Por lo que refiere Palomeque, Martín ya había tenido su iluminada participación en la vida cultural de Asunción, y el uruguayo le asigna un tinte aventurero al cordobés que por entonces contaba veinticinco años. Martín conocía “Vida Moderna” y buscaba al autor de una nota aparecida en esa revista.

“Iba en busca de uno de nuestros colaboradores, Doroteo Márquez Valdés, cuya personalidad había repercutido en el medio político e intelectual de la Asunción y a quien había leído en «Vida Moderna», gracias a un ejemplar venido a su mano quién sabe cómo, en la capital paraguaya. El colaborador no se hallaba en ese momento en nuestra casa; pero Martín Goycoechea Menéndez, que así se llamaba el visitante, volvía por la tarde y trababa entonces nutrida charla político-literaria con su hombre. De ahí nació nuestra relación con aquel tipo extraordinario, a quien pronto penetramos sin mayor bagaje de conocimientos, pero dotado de una gran imaginación, que le hacía sobrellevar livianamente los trances más acibarados de su vida.”

La acogida de Goycoechea por los montevideanos repetía una ceremonia que el cordobés se sabía capaz de generar con su persona.
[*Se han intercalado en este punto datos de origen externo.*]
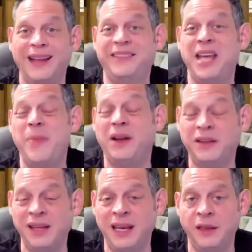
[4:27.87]

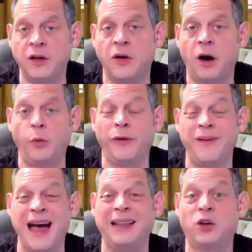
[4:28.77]
typically the card will
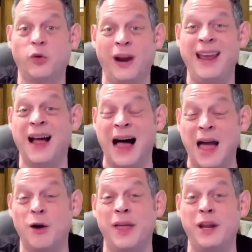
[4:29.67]
not grade
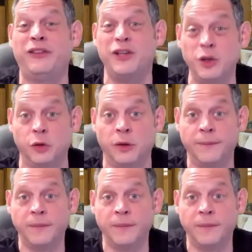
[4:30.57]
higher than a 2.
En el retrato de Palomeque, la nube de la fantasía se descorre un poco para ver una luna melancólica.

 “Era ingenuo, creía que los episodios más desconcertantes de los relatos en los cuales se solazaba, eran tomados en serio, cuando quedábamos convencidos de que exageraba o fantaseaba, por más que alguna vez tuviéramos la prueba de que su verba colorida de fumista no traducía sino una verdad, triste en el fondo, a pesar de sus aspectos hilarantes. Tal, cuando nos dijera que, agotados ya los recursos para sus más imprescindibles necesidades, ¡se había alistado como vigilante! Y lo decía sonriéndose, relatando con graciosa malicia «las gangas» que le tocaran en suerte con las fámulas del barrio de su facción. Dudamos esta vez como otras, y nos propusimos comprobar su aserto, cosa fácil por lo demás. Acechamos una noche... y palpamos la verdad: en la esquina de las calles Mercedes y Andes, barrio central, estaba Groycoechéa Menéndez cumpliendo su deber de guardián del orden público, mientras en su cerebro inquieto bailotearían las páginas de prosa que como «La batalla de los muertos», «En las lejanas selvas» o «El asta de la bandera», nos entregaba luego para publicar y donde se percibe todo su sentido poético, exaltado ante los hechos heroicos que por teatro tuvieran aquella calcinante naturaleza del tópico. Ingresó después a la redacción de «El Nacional», ayudado por amigos piadosos.”